### Assignment
From the data below, return the exact lines starting at the line containing "[0.00-0.90s]" and ending at the line containing "[12.60-13.40s]", both included, and nothing else.

### Supplied information

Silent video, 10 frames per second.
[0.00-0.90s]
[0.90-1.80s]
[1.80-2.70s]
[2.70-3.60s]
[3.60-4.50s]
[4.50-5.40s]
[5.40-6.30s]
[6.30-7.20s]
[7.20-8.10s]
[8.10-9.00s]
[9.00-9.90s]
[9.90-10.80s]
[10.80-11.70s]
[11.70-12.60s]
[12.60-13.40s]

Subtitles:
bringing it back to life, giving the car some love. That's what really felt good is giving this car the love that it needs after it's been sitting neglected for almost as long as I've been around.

* * *

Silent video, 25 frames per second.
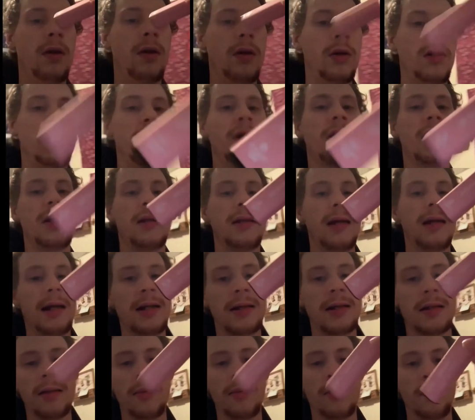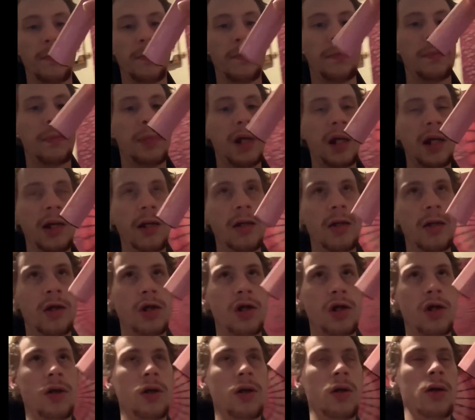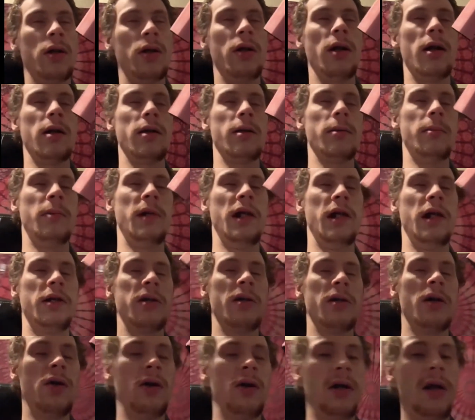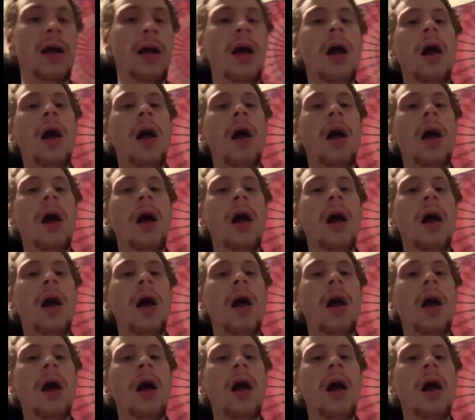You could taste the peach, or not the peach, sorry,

...

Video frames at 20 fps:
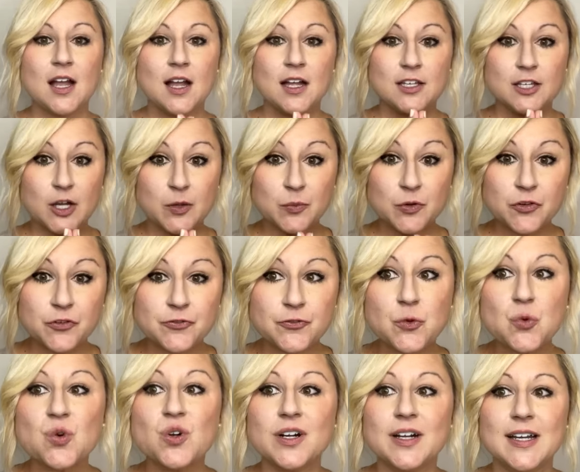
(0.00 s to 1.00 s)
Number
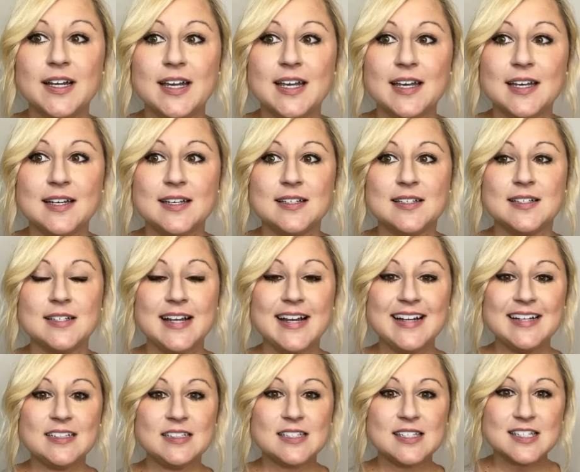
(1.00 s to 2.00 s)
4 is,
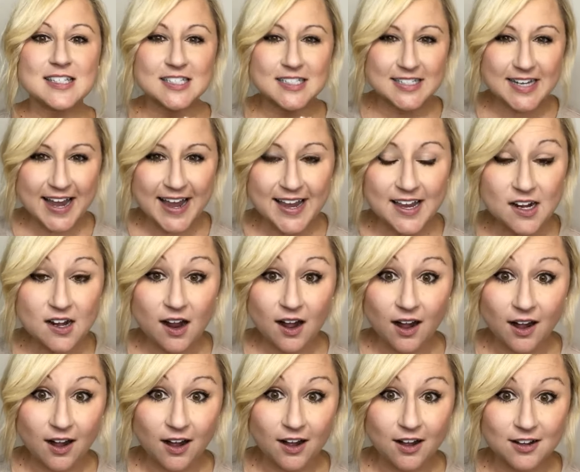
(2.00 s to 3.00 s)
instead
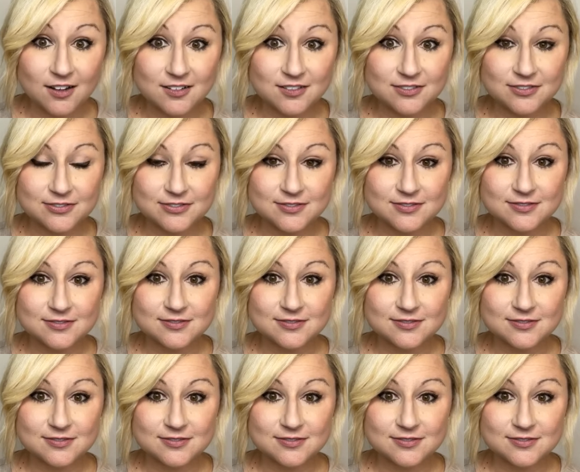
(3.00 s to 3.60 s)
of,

### Your solution
[0.00-0.90s]
[0.90-1.80s]
[1.80-2.70s]
[2.70-3.60s]
[3.60-4.50s]
[4.50-5.40s]
[5.40-6.30s]
[6.30-7.20s]
[7.20-8.10s]
[8.10-9.00s]
[9.00-9.90s]
[9.90-10.80s]
[10.80-11.70s]
[11.70-12.60s]
[12.60-13.40s]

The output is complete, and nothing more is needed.